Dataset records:
_ _ _ _ _

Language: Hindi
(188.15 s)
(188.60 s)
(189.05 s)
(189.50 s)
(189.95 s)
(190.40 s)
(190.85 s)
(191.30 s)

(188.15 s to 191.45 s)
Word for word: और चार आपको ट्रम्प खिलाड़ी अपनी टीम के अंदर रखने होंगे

_ _ _ _ _

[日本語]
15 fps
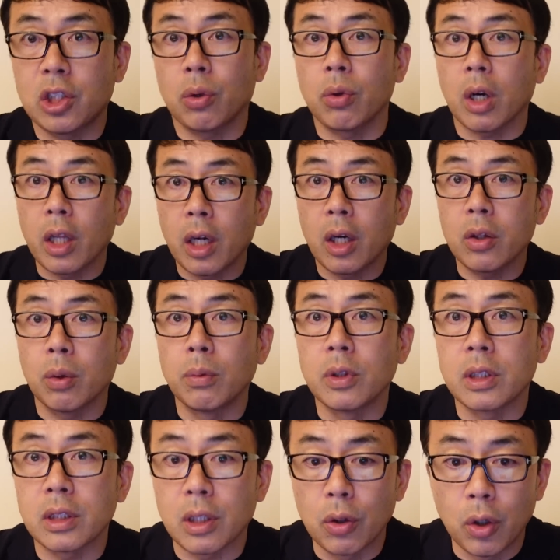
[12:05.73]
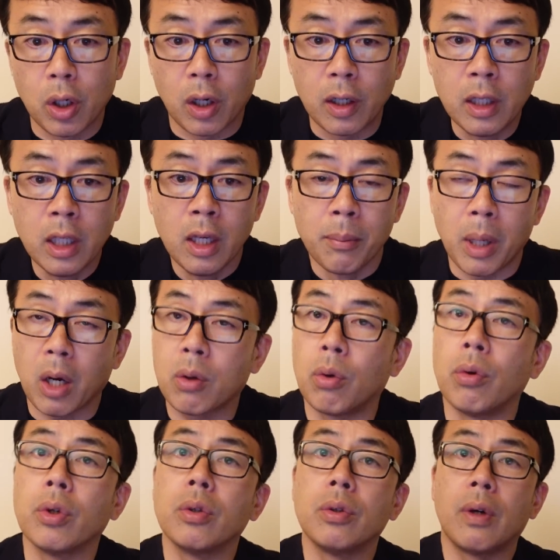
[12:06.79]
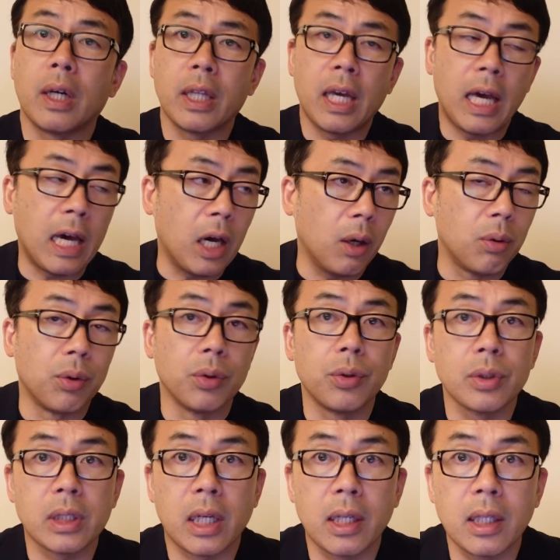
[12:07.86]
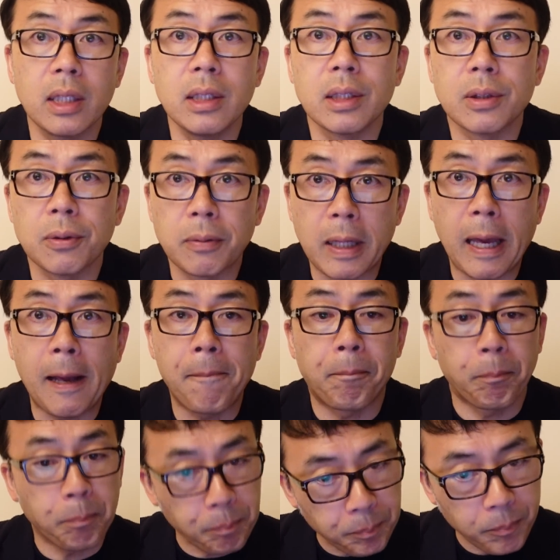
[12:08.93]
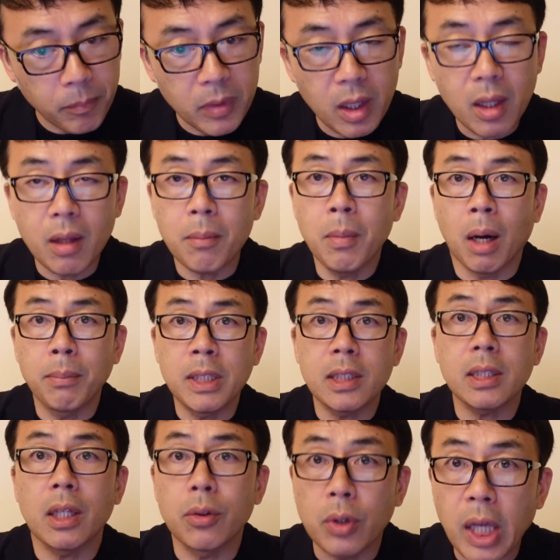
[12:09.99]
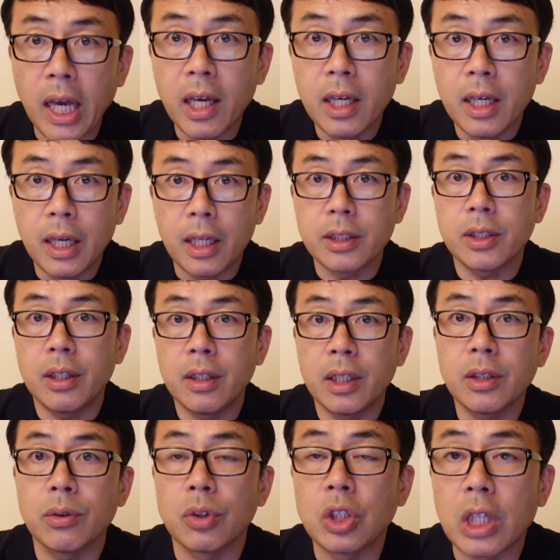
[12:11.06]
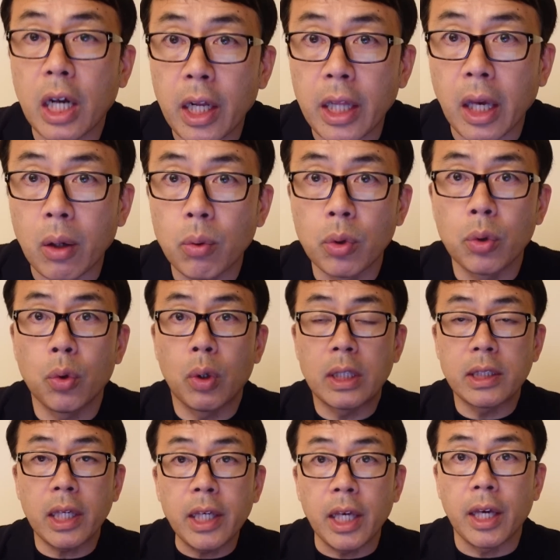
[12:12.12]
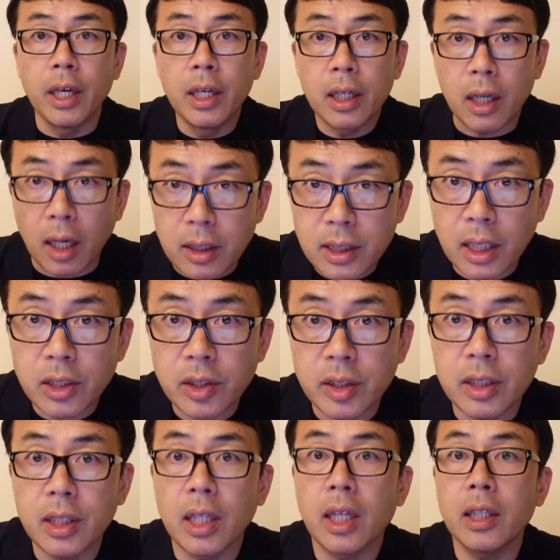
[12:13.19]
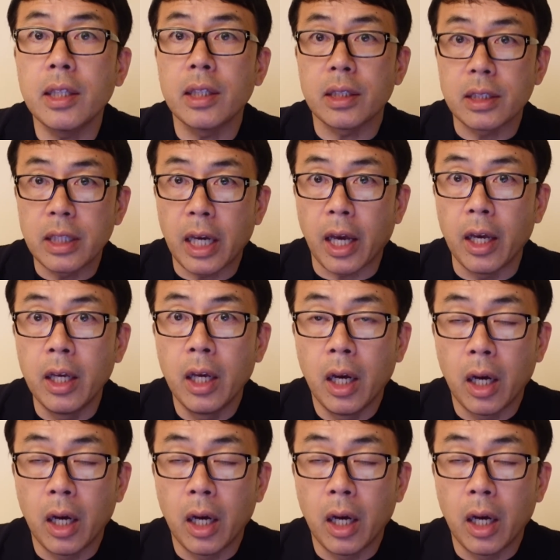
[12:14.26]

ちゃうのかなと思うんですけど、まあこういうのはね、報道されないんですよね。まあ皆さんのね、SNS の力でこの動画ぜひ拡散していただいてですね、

_ _ _ _ _

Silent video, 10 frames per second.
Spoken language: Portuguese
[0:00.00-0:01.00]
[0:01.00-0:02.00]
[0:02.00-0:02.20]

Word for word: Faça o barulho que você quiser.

_ _ _ _ _

TASK ITEM: Within the data above, the lines from the one with "Language: Hindi" to the one with "Word for word: और" must be repeated exactly; no other line belongs in the answer.

ANSWER SECTION:
Language: Hindi
(188.15 s)
(188.60 s)
(189.05 s)
(189.50 s)
(189.95 s)
(190.40 s)
(190.85 s)
(191.30 s)

(188.15 s to 191.45 s)
Word for word: और चार आपको ट्रम्प खिलाड़ी अपनी टीम के अंदर रखने होंगे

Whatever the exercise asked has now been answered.